Article01.htmlMany people in the UK, in fact as many as one in three UK taxpayers have paid too much tax!
The Taxation People, are a forward thinking online accountancy service that specialise in helping people who might be eligible for a tax refund. They offer a online service, with a simple and easy to follow process that will get you the refund you are entitled to.
I would urge you to check out
The Taxation People, where if you have been or are currently employed
The Taxation People can help you get a Tax Refund.
The Taxation People are a trading name of Greer & Taylor LLP a respected and trusted accountancy service provider who offers a number of online services. Initially they are only offeering the Tax Refund service that can be found at www.thetaxationpeople.com, but Greer & Taylor LLP are about to lauch a cost effective Self Assesment Service, keep an eye on www.greer-taylor.com for more information.
Homeowner LoansAnother bill has just landed through the letterbox and your still haven`t paid the monthly direct debt to the utility firm. You`ll have to sort out funds for your credit cards next week and then there are the catalogue payments to make. It`s the same story each and every month where you struggle to keep on top of your regular payments. Having taken out dribs and drabs of loads over the last few years you now have to pay a number of companies back. What if you could amalgamate all of your loans into one fixed monthly payment? Suppose you could reduce the amount that you pay each month by spreading the payments over a longer period of time. Look into the various
Homeowner Loansthat are available at the moment and you could end up paying less in repayments each and every month. Price comparison sites are the places to look if you want one of the
Homeowner Loans. They`ll scour the marketplace searching for
Homeowner Loansthat will suit your individual needs. Combine all of your debts into one slightly larger loan amount and you should have more money each month that can be put away for a rainy day.

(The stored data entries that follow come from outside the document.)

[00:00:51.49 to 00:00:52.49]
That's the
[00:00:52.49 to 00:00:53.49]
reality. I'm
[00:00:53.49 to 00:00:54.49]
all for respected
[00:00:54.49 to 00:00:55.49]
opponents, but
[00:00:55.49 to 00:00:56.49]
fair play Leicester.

Now that you have some money burning a hole in your pocket and the stock market is going up you have decided to buy some stock or maybe a mutual fund, but you have the momentous decisions to what to buy.
At this point you have three decisions to make besides which equity to buy:
1. How much to buy.
2. When to buy.
3. When to sell.
Which of these is the most important decision? Let me tell you this as a professional trader. What to buy and when to buy are the two least important of these decisions. Maybe only 10%. I know that comes as a shock to you because everyone is trying to find that one perfect stock that will make him a millionaire almost immediately. It`s not going to happen.

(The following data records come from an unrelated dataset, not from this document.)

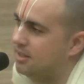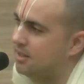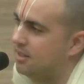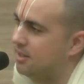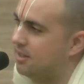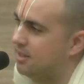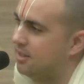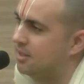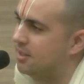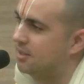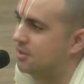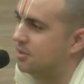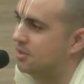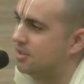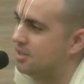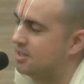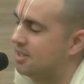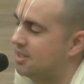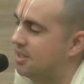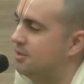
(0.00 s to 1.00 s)
And
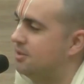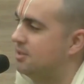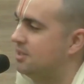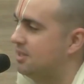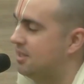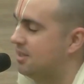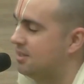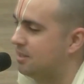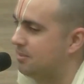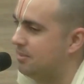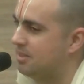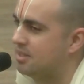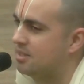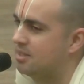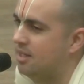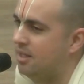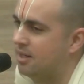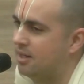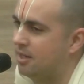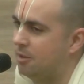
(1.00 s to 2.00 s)
Guruji said, you see, it's a bit
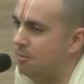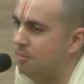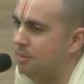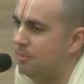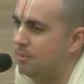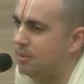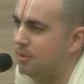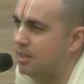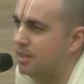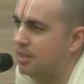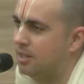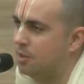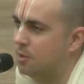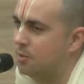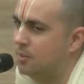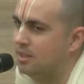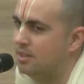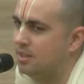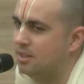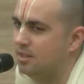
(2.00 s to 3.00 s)
sad how people are. Like
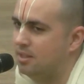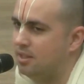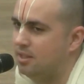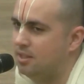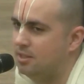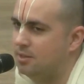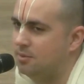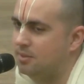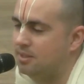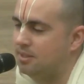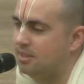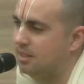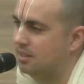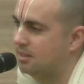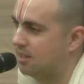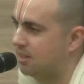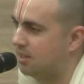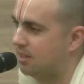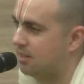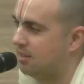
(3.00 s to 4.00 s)
when they need, when they are
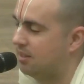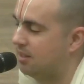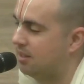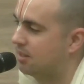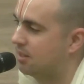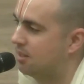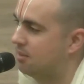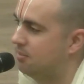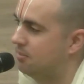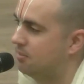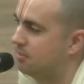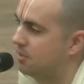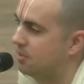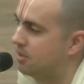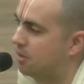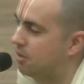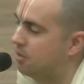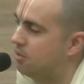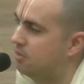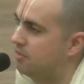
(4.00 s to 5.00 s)
dying, they come with
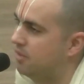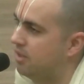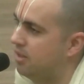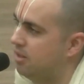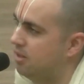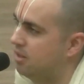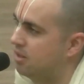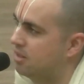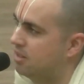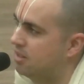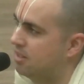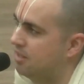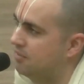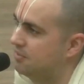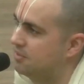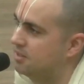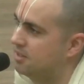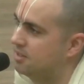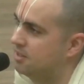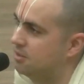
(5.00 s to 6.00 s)
all faith, and
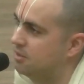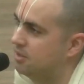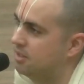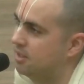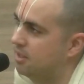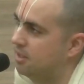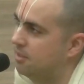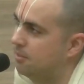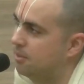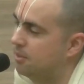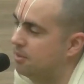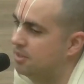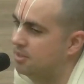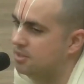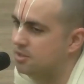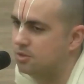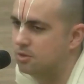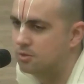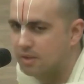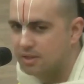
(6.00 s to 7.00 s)
after they don't need anymore, there's
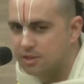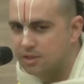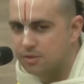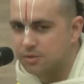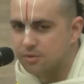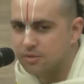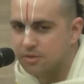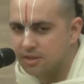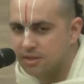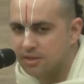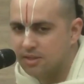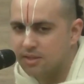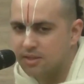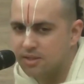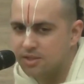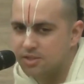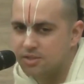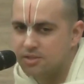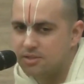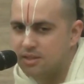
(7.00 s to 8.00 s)
no gratitude. And they
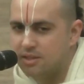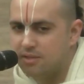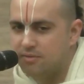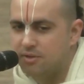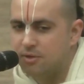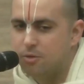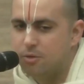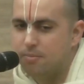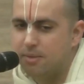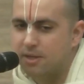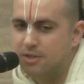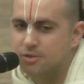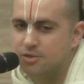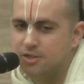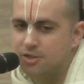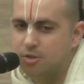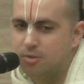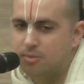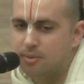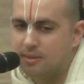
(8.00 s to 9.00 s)
just leave and go back to their
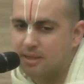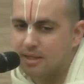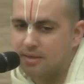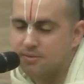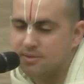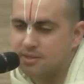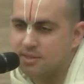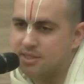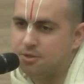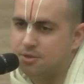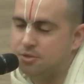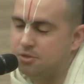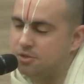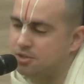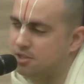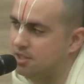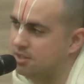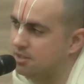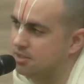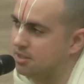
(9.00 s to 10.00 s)
normal lives, and they don't
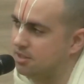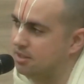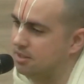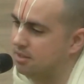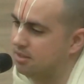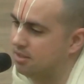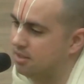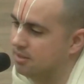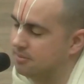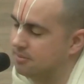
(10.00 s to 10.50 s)
change anything.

Trading is an occupation. Just like the business or profession you are in now it takes time to learn. There are certain basic rules that apply to every occupation. Most brokers and financial planners don`t know them, but as a former floor trader I had to learn them or I could not have survived.
What to buy is the least important because there are always several good buying opportunities every day. When to buy is not anywhere as important and when to sell. Every professional trader I know will first determine the risk, his potential loss, before buying. At the same time he makes his buy he puts in a sell order called a stop-loss order to automatically exit the position should it go against him. He is not thinking about how much he will make on a trade. He is thinking about protecting his capital should he be wrong. Professional traders are right less than 50% of the time, but they never take big losses.

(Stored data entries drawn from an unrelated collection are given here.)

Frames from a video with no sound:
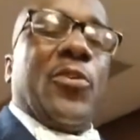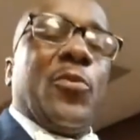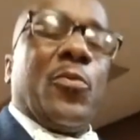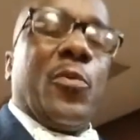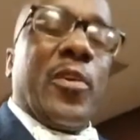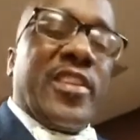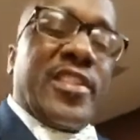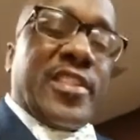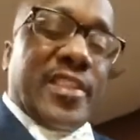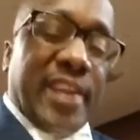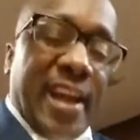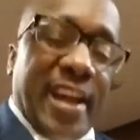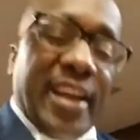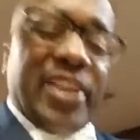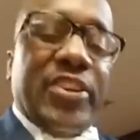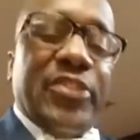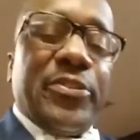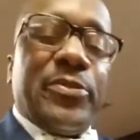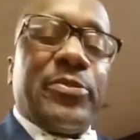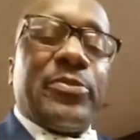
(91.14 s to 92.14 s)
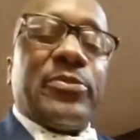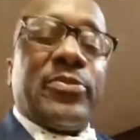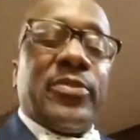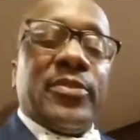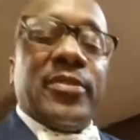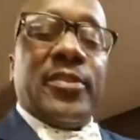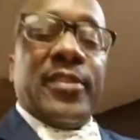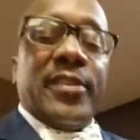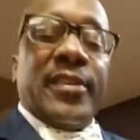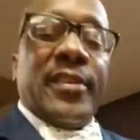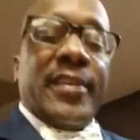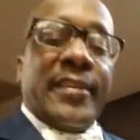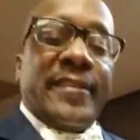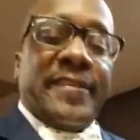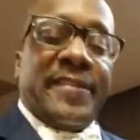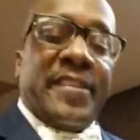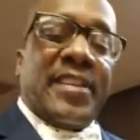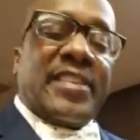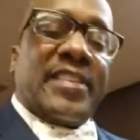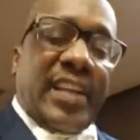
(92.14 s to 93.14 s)
We thank you
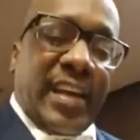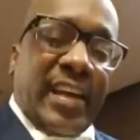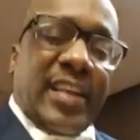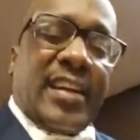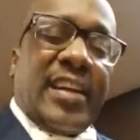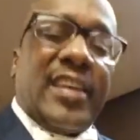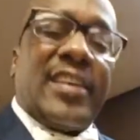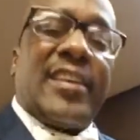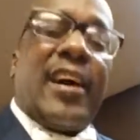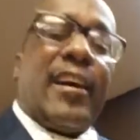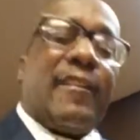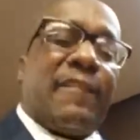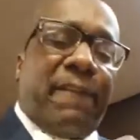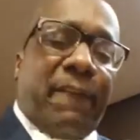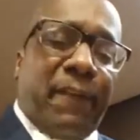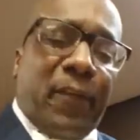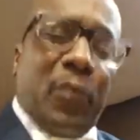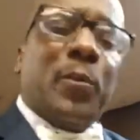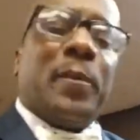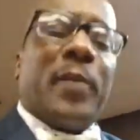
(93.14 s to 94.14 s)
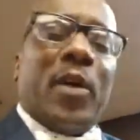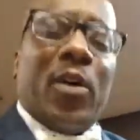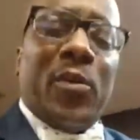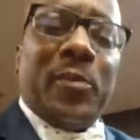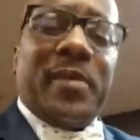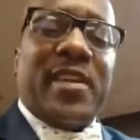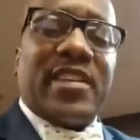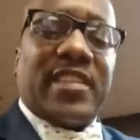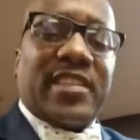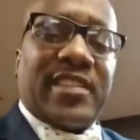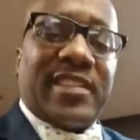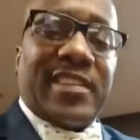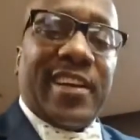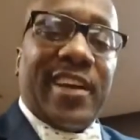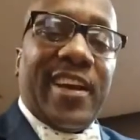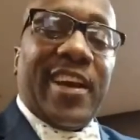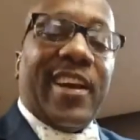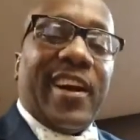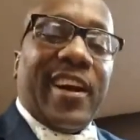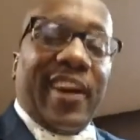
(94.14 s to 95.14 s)
for taking a few moments
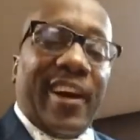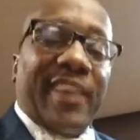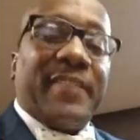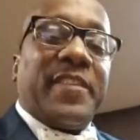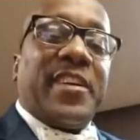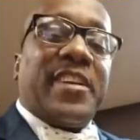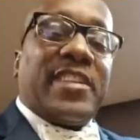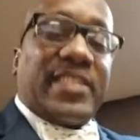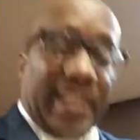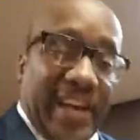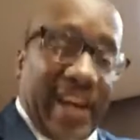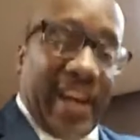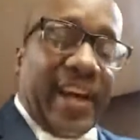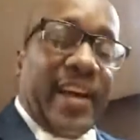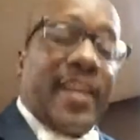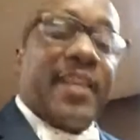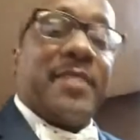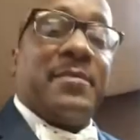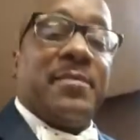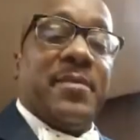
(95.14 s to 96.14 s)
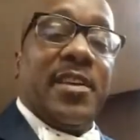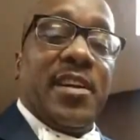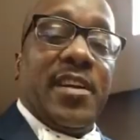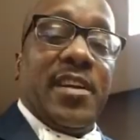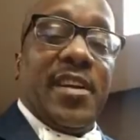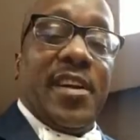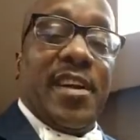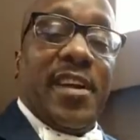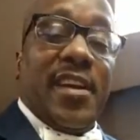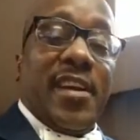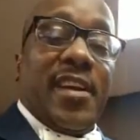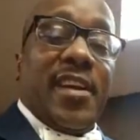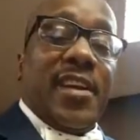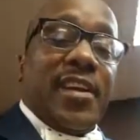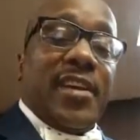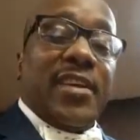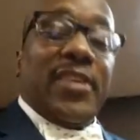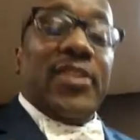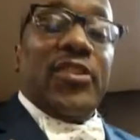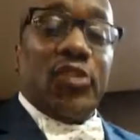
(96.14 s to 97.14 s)
of your time
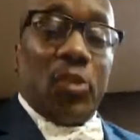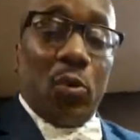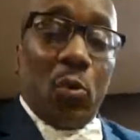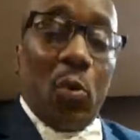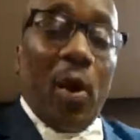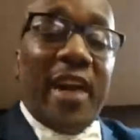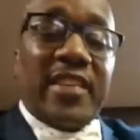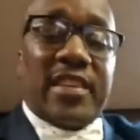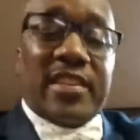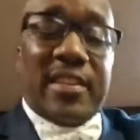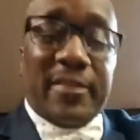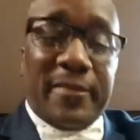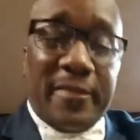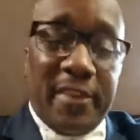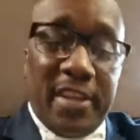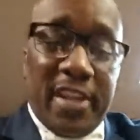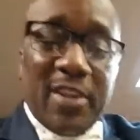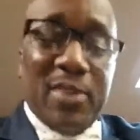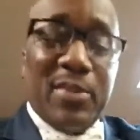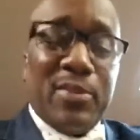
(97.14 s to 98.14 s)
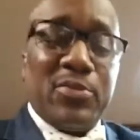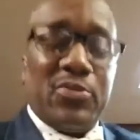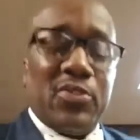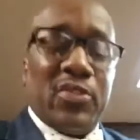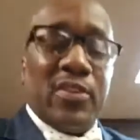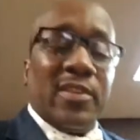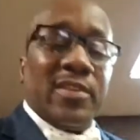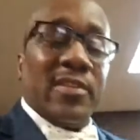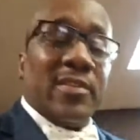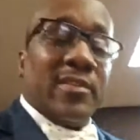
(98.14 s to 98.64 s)
to watch the videos,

The loser`s philosophy is always thinking about how much he will make and he refuses to face up to the very possible fact that he could lose money, a lot of money if he does not have a loss limit of some kind on his position. The loser is willing to be wiped out rather than admit he is wrong. Brokers tell you you have not lost money until you sell. Believe that and I will sell you my flying pig.
The other very important concern for your investments is how much of this stock should I buy. A good rule of thumb is between 10% and not more than 20% of your portfolio. Most mutual fund managers limit a risk position to about 5%, but they have other considerations. Never put all your money in one trade because it looks so good. That is super dumb.
Before you decide what to buy be sure you have in mind the amount you are willing to risk and the size of the position you wish to take (number of shares or dollars). When you have learned this you will be a successful stock market investor.